Here is an interesting article about how other common law countries (Australia, UK, and Ireland) treat deaf and blind jurors. The article also briefly mentions the work of the UN Committee to the Convention on the Rights of Persons with Disabilities.
The Atlanta Journal-Constitution reported on November 4, 2016 that the Gwinnett County, Georgia Courts have begun using a texting system to keep jurors updated on the status of their service. The system will notify people as to whether or not they need to appear on a given day as well as providing other information. During a recent trial, 96% of jurors opted to receive text information. The vendor the Gwinnett County Courts opted for is TextGov LLC.
Juror in High Profile Case Explains Verdict
The Oregonian reported on November 3, 2016 a story about one of the jurors that acquitted seven defendants in the Malheur National Wildlife Refugeoccupation trial. Although this may appear to be a case of jury nullification, the juror in a series of 4 emails explained to the newspaper that it was actually a case of insufficiency of evidence.
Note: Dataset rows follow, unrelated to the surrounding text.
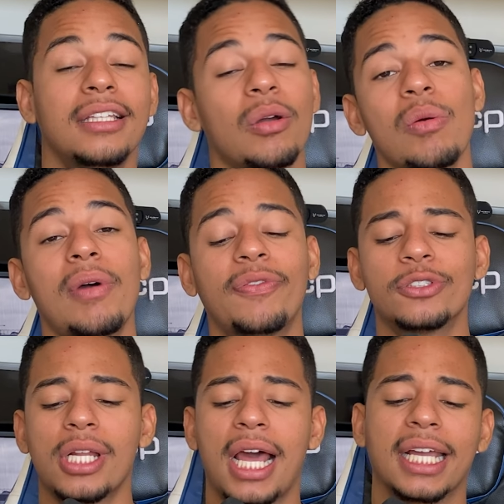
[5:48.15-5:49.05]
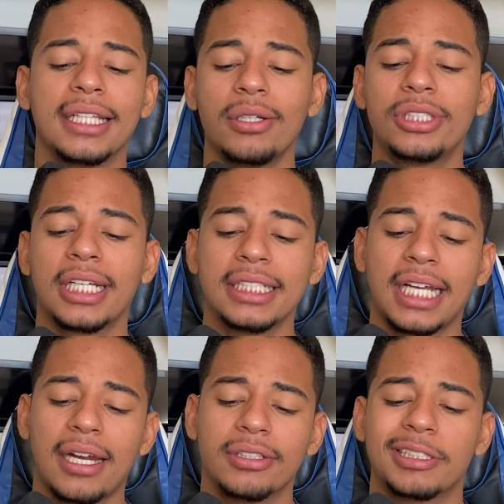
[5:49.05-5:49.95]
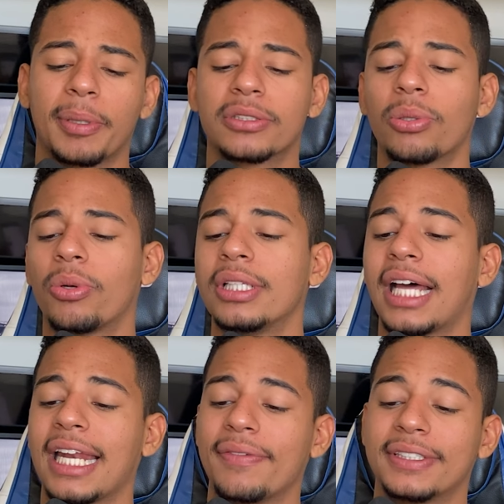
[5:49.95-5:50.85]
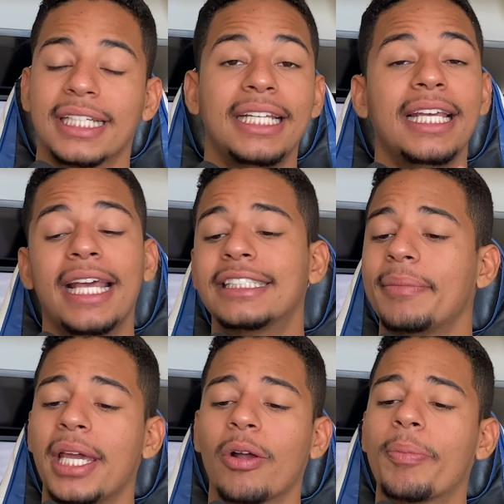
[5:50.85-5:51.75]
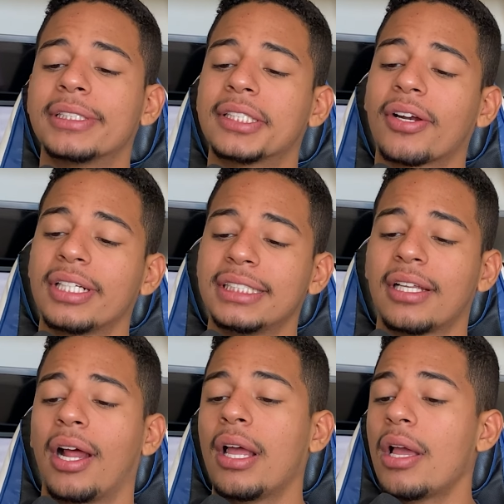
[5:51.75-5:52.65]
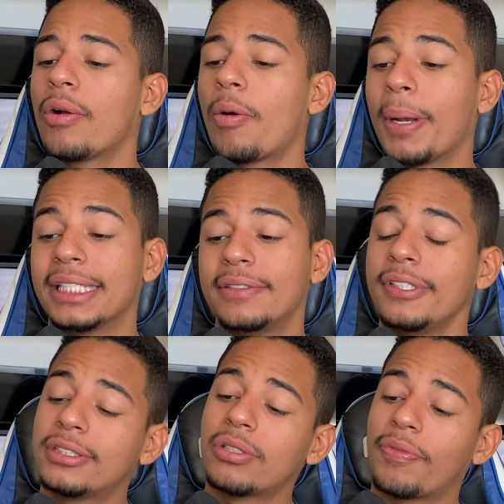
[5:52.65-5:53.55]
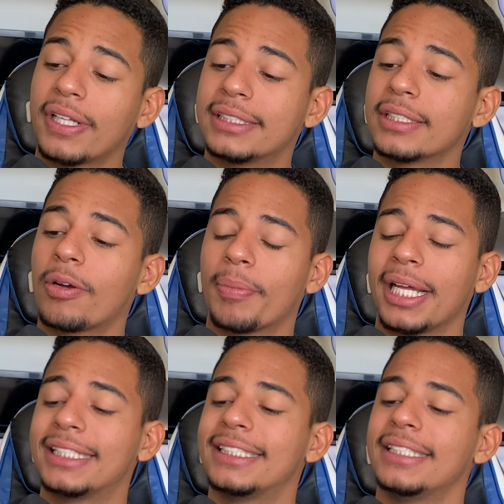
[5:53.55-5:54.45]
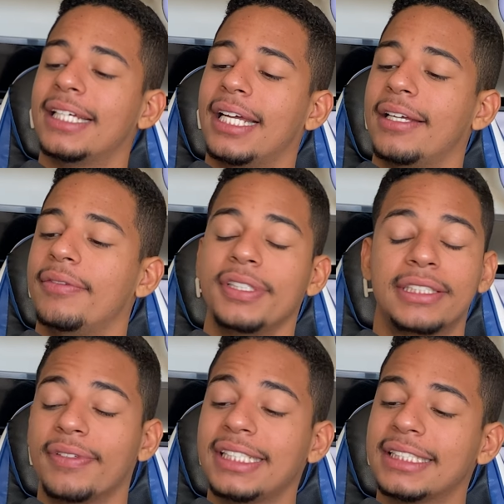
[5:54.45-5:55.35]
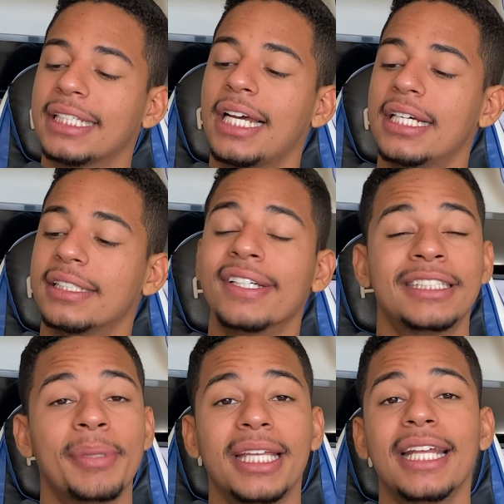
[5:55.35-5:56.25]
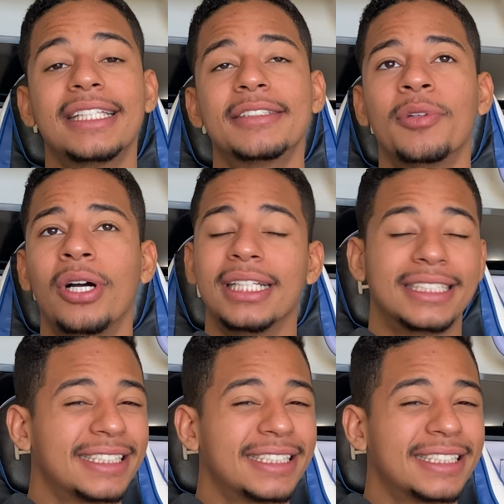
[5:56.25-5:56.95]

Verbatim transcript: Então, como vai funcionar? Aqui tem um check-in diário onde você pode concluir tarefas ali e receber recompensa de troca de estrada. Complete 20 suas ofertas e complete é, 20 vezes, você vai receber 500 moedas.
The crux of his view seems to be that the prosecution failed to provide any direct evidence of an agreement between the parties to commit crimes, which was a required element of the conspiracy charge. The juror’s emails are very articulate and worth reading.
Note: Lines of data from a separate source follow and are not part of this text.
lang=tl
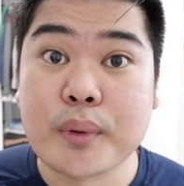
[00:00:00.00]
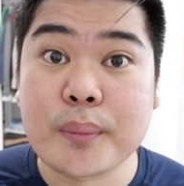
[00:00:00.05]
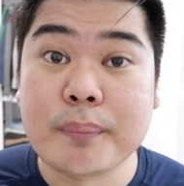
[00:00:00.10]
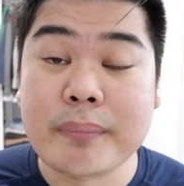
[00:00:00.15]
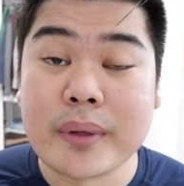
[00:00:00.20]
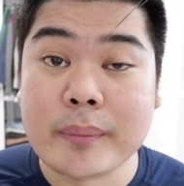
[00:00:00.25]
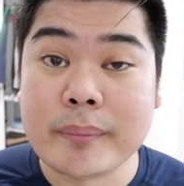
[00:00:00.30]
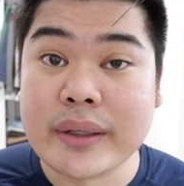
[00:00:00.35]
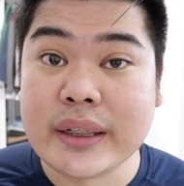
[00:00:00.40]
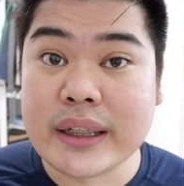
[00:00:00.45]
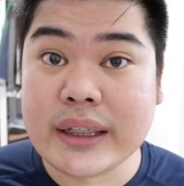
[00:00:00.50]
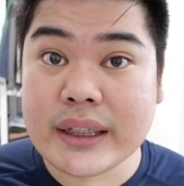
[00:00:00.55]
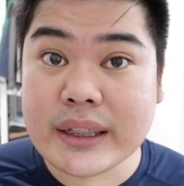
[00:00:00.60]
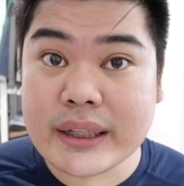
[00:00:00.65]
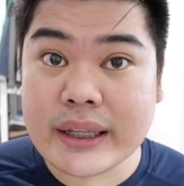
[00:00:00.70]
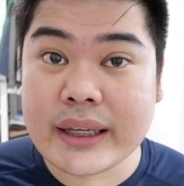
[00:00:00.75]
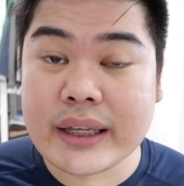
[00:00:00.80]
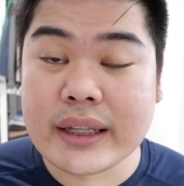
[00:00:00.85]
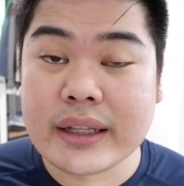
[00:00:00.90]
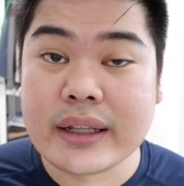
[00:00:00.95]
mong
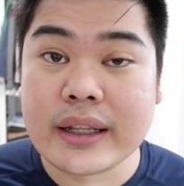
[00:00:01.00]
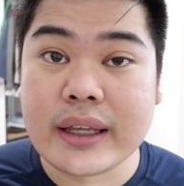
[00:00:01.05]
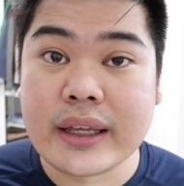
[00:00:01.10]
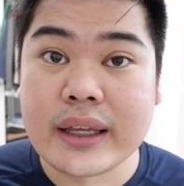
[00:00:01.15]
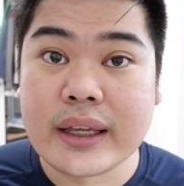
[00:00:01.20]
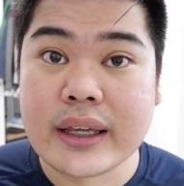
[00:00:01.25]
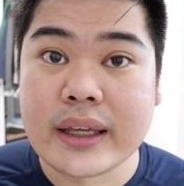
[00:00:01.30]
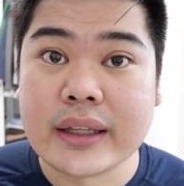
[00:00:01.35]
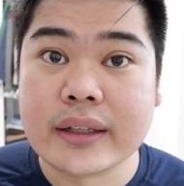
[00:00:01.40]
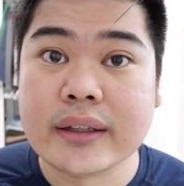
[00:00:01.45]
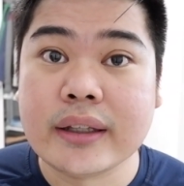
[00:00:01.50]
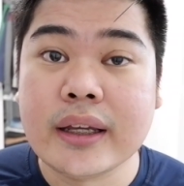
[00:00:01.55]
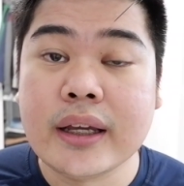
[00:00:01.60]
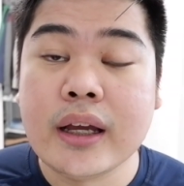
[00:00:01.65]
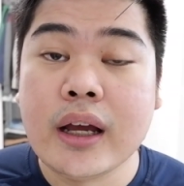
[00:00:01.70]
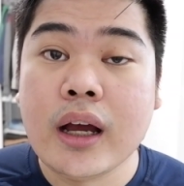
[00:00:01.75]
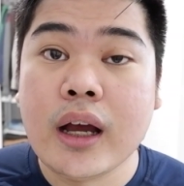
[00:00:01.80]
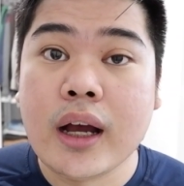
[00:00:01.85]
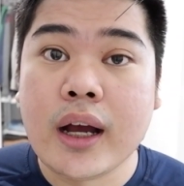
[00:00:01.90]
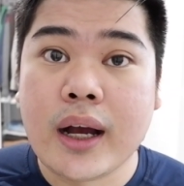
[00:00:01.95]
pamanhidin and
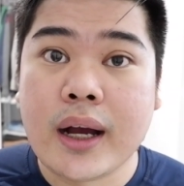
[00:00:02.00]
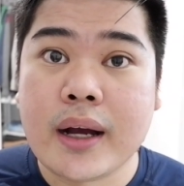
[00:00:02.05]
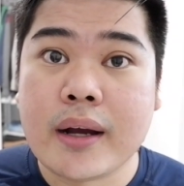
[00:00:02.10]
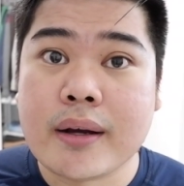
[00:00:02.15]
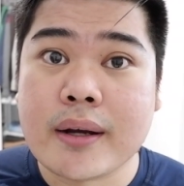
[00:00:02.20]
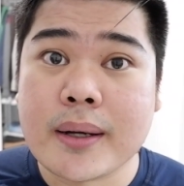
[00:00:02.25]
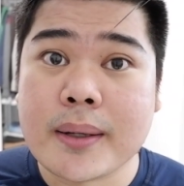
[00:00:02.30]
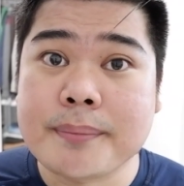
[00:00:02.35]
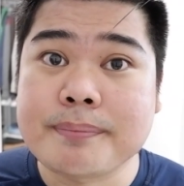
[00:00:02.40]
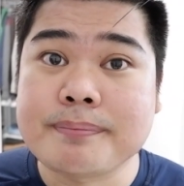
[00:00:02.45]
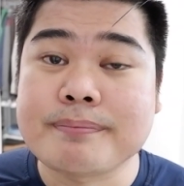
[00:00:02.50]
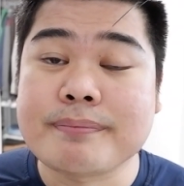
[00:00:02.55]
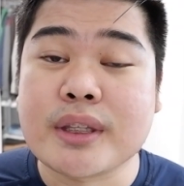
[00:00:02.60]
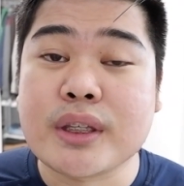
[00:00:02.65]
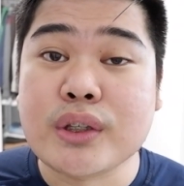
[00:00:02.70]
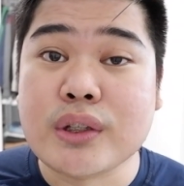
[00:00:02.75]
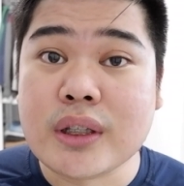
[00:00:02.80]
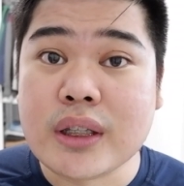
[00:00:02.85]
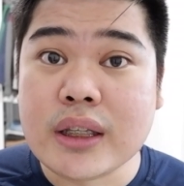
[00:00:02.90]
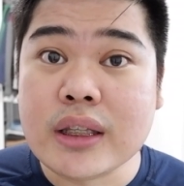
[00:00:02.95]
um,
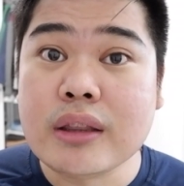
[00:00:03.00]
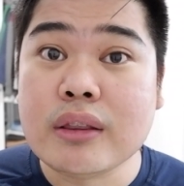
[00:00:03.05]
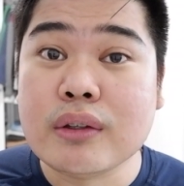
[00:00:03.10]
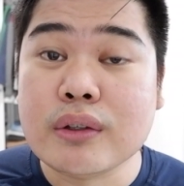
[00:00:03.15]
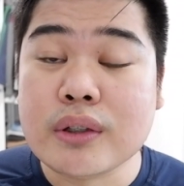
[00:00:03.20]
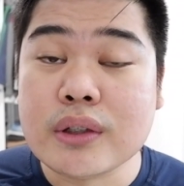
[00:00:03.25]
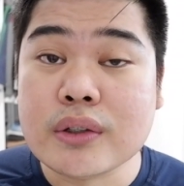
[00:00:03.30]
you need to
Video Monitors in the Jury Box
A court manager in a jurisdiction that is now constructing a new courthouse would like to collect some information about video monitors placed in the jury box for viewing video evidence (as opposed to a single monitor on a wall or stand outside the box). For readers with a state wide perspective, how common is this setup in your state? For readers with practical experience with this setup, how frequently are they used, are there significant maintenance issues, is the expense worth the benefit, and is there anything else this court manager should consider in making a decision about obtaining them? Please respond to Greg Hurley at firstname.lastname@example.org and your email will be forwarded.
Attorney General Wayne Stenehjem warns North Dakota residents that the “jury duty” scam is once again circulating in the state.
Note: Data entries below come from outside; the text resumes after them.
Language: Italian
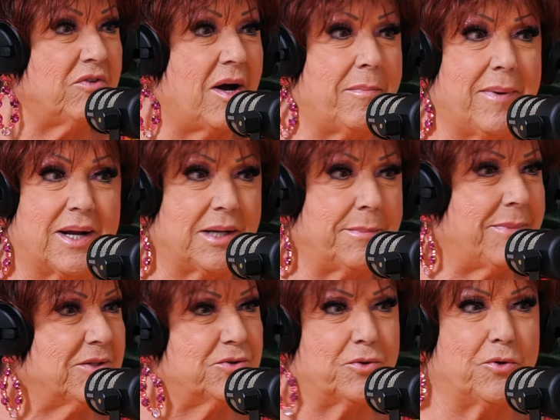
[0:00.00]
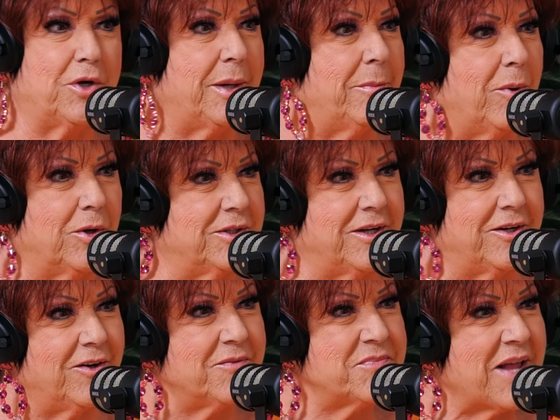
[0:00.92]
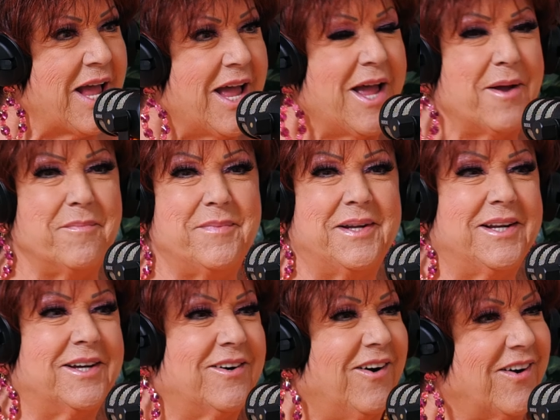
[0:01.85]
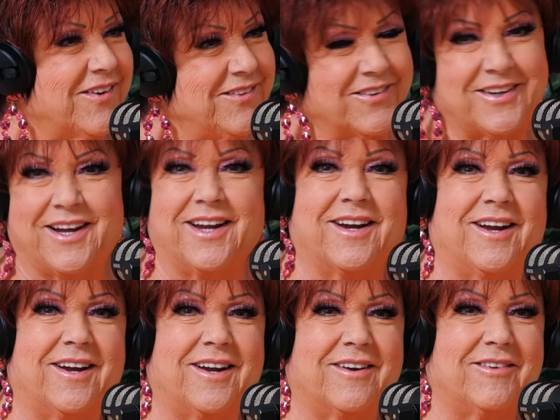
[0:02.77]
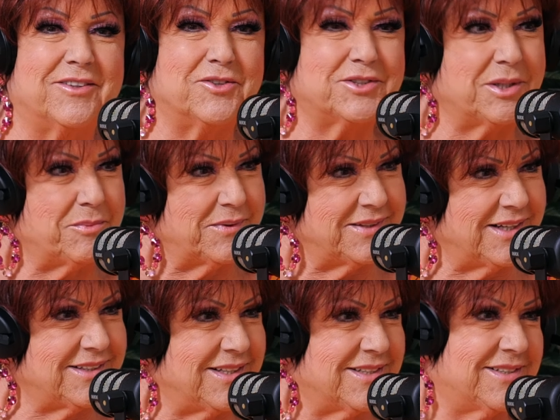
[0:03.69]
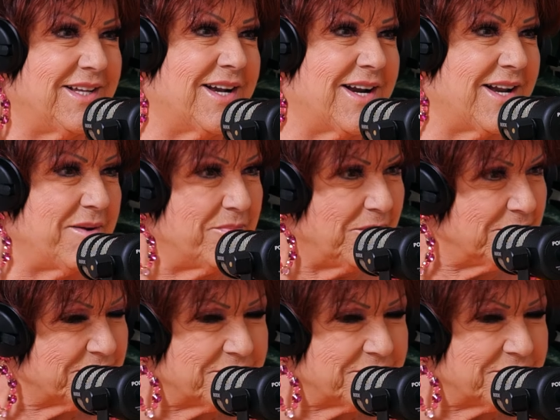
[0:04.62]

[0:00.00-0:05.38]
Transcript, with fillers: va a ripasso con la moda, no? Mi ricordo che quando siamo andati a Sanremo,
In this scam, the scam artist calls pretending to be a law enforcement officer, claims the resident has missed jury duty, and threatens to have the person arrested unless they pay a fine immediately.
In some variations of the scam, the supposed officer instructs the consumer to buy prepaid cash cards or gift cards and then read off the numbers from the back of those cards; in other variations, the scam artists offer a “discount” on the supposed fine if the consumer sends cash via overnight delivery.
Stenehjem reminds residents:
No court will ever make calls threatening to arrest someone for having missed jury duty; and
No legitimate government official or law enforcement officer will ever demand that you mail cash, wire money, or buy prepaid cards to pay fines and fees.
There is no need to report having received one of these calls.
On November 4, 2016 the Jamaican Observer reported that the Jamaican Ministry of Justice warned the public that any jury summonses they receive through social media platforms are a hoax. Citizens have been receiving messages which tell them to appear for jury service and keep the communication private. These messages appear to come from a legitimate government domain.
Hawaii Increases Civil Jury Trial Threshold
On November 8, 2016, the voters of the state of Hawaii approved a constitutional amendment which raised the amount in controversy in civil cases from $5,000 to $10,000 before the right to trial by jury attaches.